As for the threshold of AIP, we chose 0.318 and 0.34. In type 2 diabetic subjects undergoing percutaneous coronary intervention, AIP plays an important role in predicting the prognosis. A recent study approved that when the value of AIP is higher than 0.318, the prognosis of the high AIP group was significantly worse than that of the low AIP group [20]. Another threshold for AIP was determined to be 0.34 in the study population [24]. High AIP (\(\ge\)0.34)presented the highest risk of cardiovascular deaths in patients with type 2 diabetes mellitus. Remarkably, in our study, the predictive efficacy was most conspicuous when TyG-index equated to 8.93, or AIP reached 0.318, suggesting that individuals demonstrating these particular indicators should be classified as the cohort at heightened risk for subsequent cardiovascular disease.

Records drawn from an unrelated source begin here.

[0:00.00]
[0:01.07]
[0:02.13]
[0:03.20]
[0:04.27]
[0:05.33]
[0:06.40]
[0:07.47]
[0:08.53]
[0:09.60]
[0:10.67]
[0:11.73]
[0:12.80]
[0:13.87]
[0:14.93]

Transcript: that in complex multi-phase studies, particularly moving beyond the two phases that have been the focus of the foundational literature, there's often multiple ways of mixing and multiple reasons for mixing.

Gender differences in CVD have been discussed in recent studies [59]. A recent study showed that the absolute incidence of CVD in men was significantly higher than in women across all age groups [60]. Some researchers have observed that diabetes is more likely to be associated with ischemic heart disease in women than in men. And women are more likely to present with ischemia with no obstructive coronary arteries (INOCA) [61, 62]. On the treatment side, new treatments that are useful in men have not led to significant reductions in CVD mortality in women [63, 64]. So it is necessary to assess the gender-specific cardiovascular risks. In the subgroup analysis of this study, we found that the predictive efficacy of women was only stronger than that of men in both external validation sets when TyG=8.75 (AUC=0.849 and 0.867) and TyG=8.93 (0.881 and 0.908). Among all the remaining cut-off values of TyG and AIP, the AUC of the male subgroup was higher than that of the female subgroup. Our model has good predictive value for both men and women. Furthermore, this result suggests that the role of the TyG-index in predicting cardiovascular risk in women may be worthy of further exploration.

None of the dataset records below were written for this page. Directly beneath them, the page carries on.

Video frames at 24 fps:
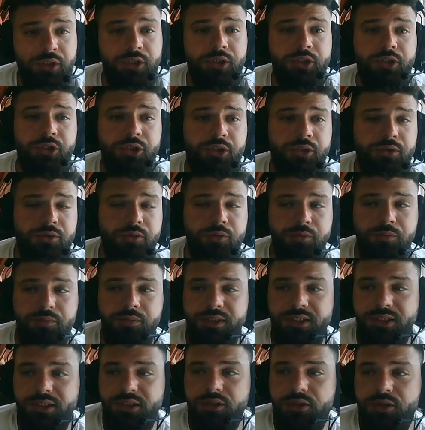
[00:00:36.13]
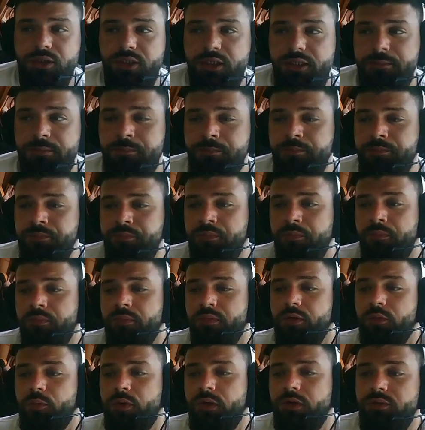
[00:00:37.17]
So basically,
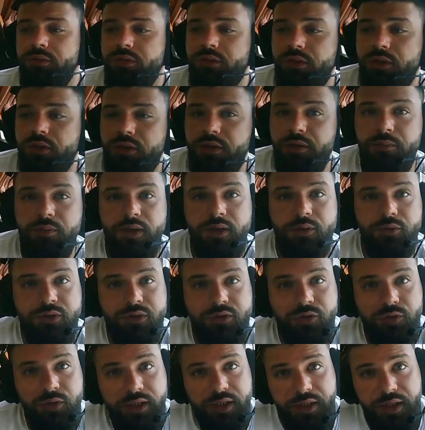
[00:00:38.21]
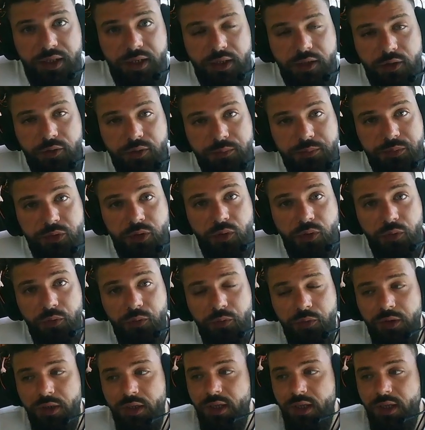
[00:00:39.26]
when we talk about trading crypto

In this study, we used oculomics and non-invasive clinical data to predict the TyG index and AIP which are good indicators for CVD. Our research proposed that machine learning-based models successfully enhance the predictive performance for detecting abnormal ranges of AIP and TyG-index by using clinical questionnaires and oculomics. This conclusion holds promise for early identification of heightened cardiovascular risk by forecasting atypical TyG-index and AIP values in patients.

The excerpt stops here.